Chaque heure passée dans une voiture augmente de 6 % les risques d’une personne de souffrir d’obésité, d’où le lien tracé entre le fait de vivre en banlieue et le tour de taille. En revanche, habiter un quartier urbain propice à la marche fait chuter ce même risque de 7 %. Dans les banlieues où 95 % des résidants prennent le volant pour se rendre au boulot, 54 % des gens traînent des kilos en trop. À l’inverse, les usagers du transport en commun marchent en moyenne 23 minutes par jour et, de ce seul fait, affichent 23 % moins de poids en trop que les automobilistes.
Somme toute, l’hégémonie de la voiture a muté le rêve américain de l’idyllique cocon de banlieue et de sa piscine azur en un cauchemar pour la santé publique. Paradoxe suprême, les villes de banlieue, zonées pour la construction de résidences unifamiliales qui devaient servir de havre aux familles, sont habitées à 65 % par des ménages sans enfant, du moins aux États-Unis. Un non-sens.
« Il y a 100 ans, les villes étaient insalubres. Les gens ont fui les villes, et les urbanistes ont pensé que loger tout le monde en banlieue réglerait le problème. En 60 ans, l’Amérique a été complètement redessinée pour répondre aux besoins des voitures. Cette réingénierie majeure a éliminé l’activité physique de nos vies.

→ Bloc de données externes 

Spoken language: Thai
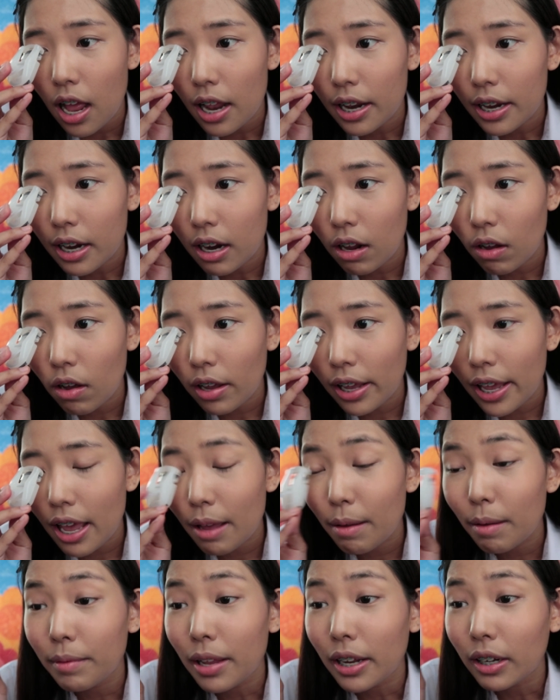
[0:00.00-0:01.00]
อันนี้เราก็
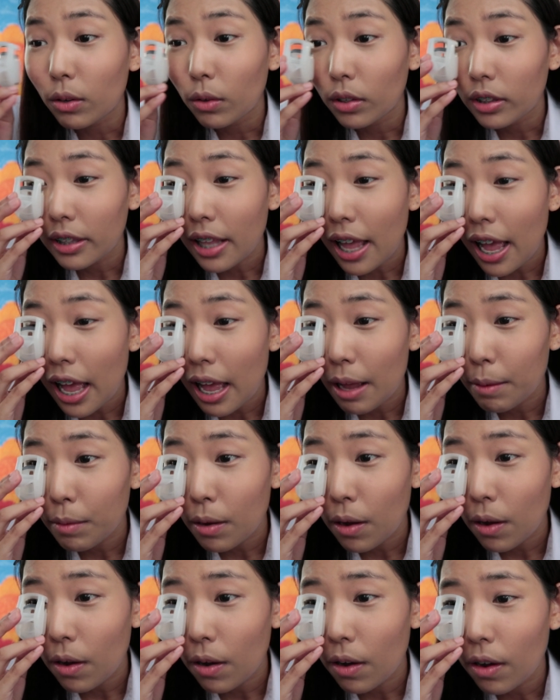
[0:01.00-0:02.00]
แค่ดัดขนตา
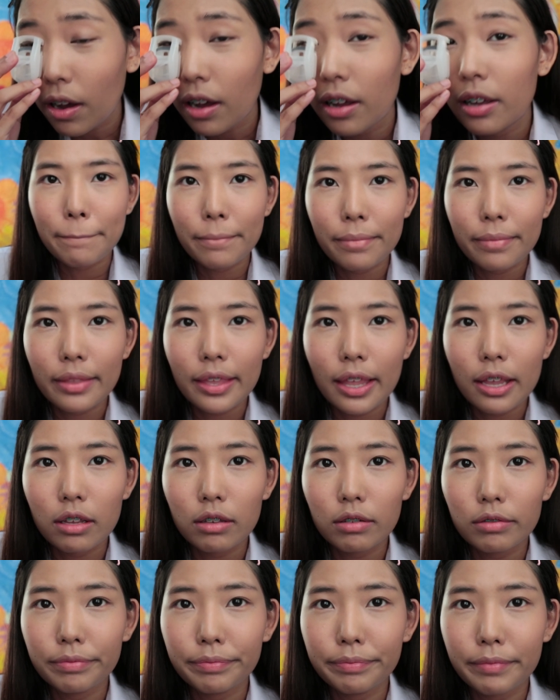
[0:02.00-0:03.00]
พอ
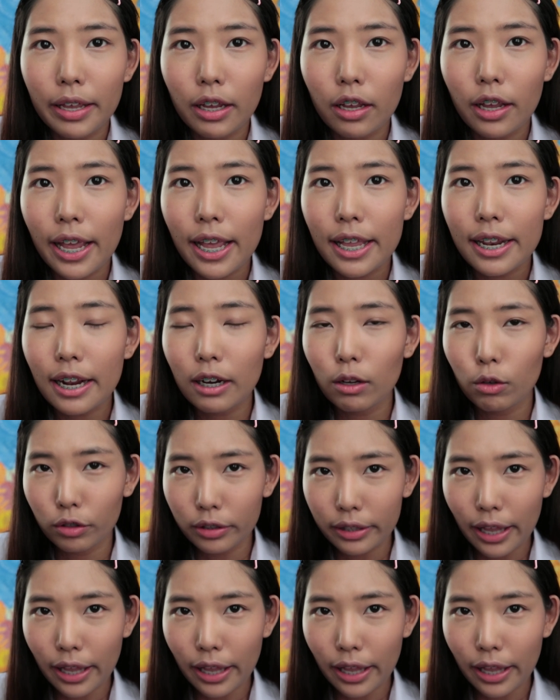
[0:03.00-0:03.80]
มันก็แค่ดัดข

Au point où aujourd’hui, des personnes prennent le volant pour aller chercher du lait à 500 mètres », déplore le Dr Jackson.

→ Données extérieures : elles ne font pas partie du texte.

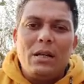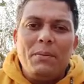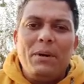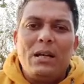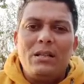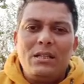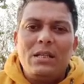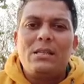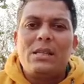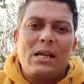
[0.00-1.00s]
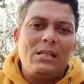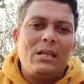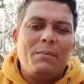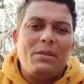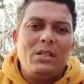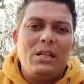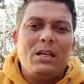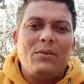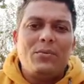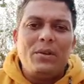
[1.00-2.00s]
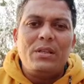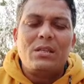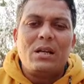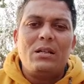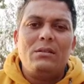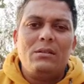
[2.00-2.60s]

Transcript: डिमांड जिस साइज का मछली का फीस का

Au pays d’Obama, résider en périphérie d’une ville engendre invariablement des problèmes de tour de taille. Les résidants des banlieues nord-américaines pèsent en moyenne trois kilos de plus que les habitants des quartiers urbains mixtes et plus denses, nonobstant le niveau d’éducation ou le revenu. Ce portrait en vue, l’agence de la santé américaine a placé le réaménagement de l’environnement urbain en haut de sa liste de stratégies pour lutter contre l’obésité. Avec raison.
Progrès et gadgets
De chasseur et cueilleur, le bon vieil Homo sapiens aux gènes conçus pour marcher des kilomètres est passé au régime moteur-ordinateur. Escaliers roulants, ascenseurs, portes tournantes, fenêtres électriques, stores automatisés, télécommandes à distance : le progrès a multiplié les gadgets rendant le muscle paresseux.

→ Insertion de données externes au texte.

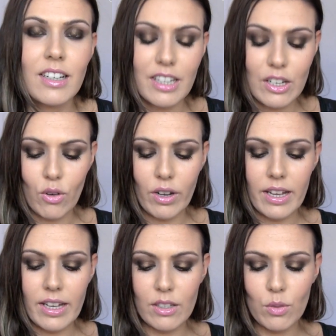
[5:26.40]
sino
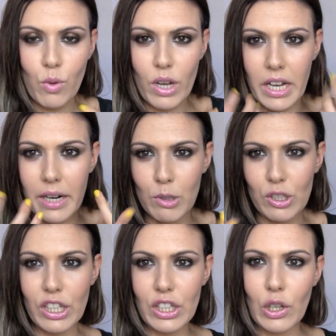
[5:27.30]
que es muy
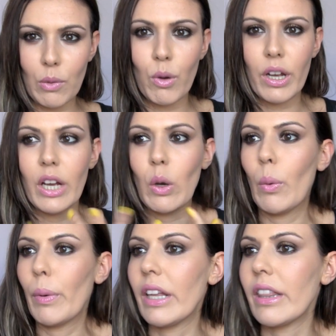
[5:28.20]
cremoceto, muy
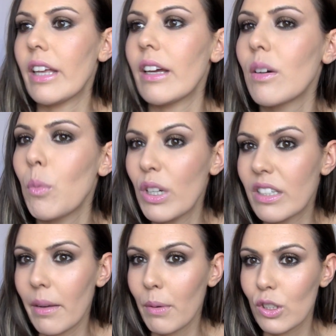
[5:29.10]
cubriente, muy
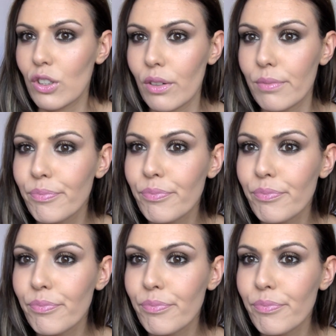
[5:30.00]
sabrosón.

Pendant 80 000 générations, la survie de l’homme préhistorique s’est faite au prix de dépenses énergétiques de trois à cinq fois plus élevées qu’aujourd’hui. En sept générations – deux depuis la révolution numérique qui nous visse aux écrans -, les besoins en calories ont énormément chuté, mais pas l’appétit de notre ADN gourmand, indique une étude publiée en 2010 dans l’American Journal of Medecine.
Entre la machine à café et l’écran de son ordinateur, l’employé de bureau moyen n’alloue plus que 13 % de son énergie à l’activité physique, contre 40 % chez nos ancêtres. « Notre mode de vie est obésogène. Continuer à construire des centres commerciaux en périphérie tout en aménageant de jolis quartiers centraux, ça va en sens contraire. La santé ne fait pas partie des grandes décisions de planification urbaine, et les ingénieurs continuent d’appliquer des normes destinées aux voitures, pas aux humains. La santé est encore perçue comme une responsabilité individuelle et pas collective », affirme Marcos Weil, un urbaniste suisse de la firme Urbaplan, qui travaille à doter les villes de son pays de plans piétonniers.
Bouger plus !
Comment changer la donne ? Aux États-Unis, des villes comme New York tentent de renverser la tendance en changeant radicalement les lois, le zonage, et même les codes de construction, pour faire bouger leurs concitoyens. La Suisse a eu recours à la loi pour faciliter la vie des marcheurs, alors qu’à Montréal, on dispose encore de très peu de données sur le potentiel piétonnier de chaque quartier.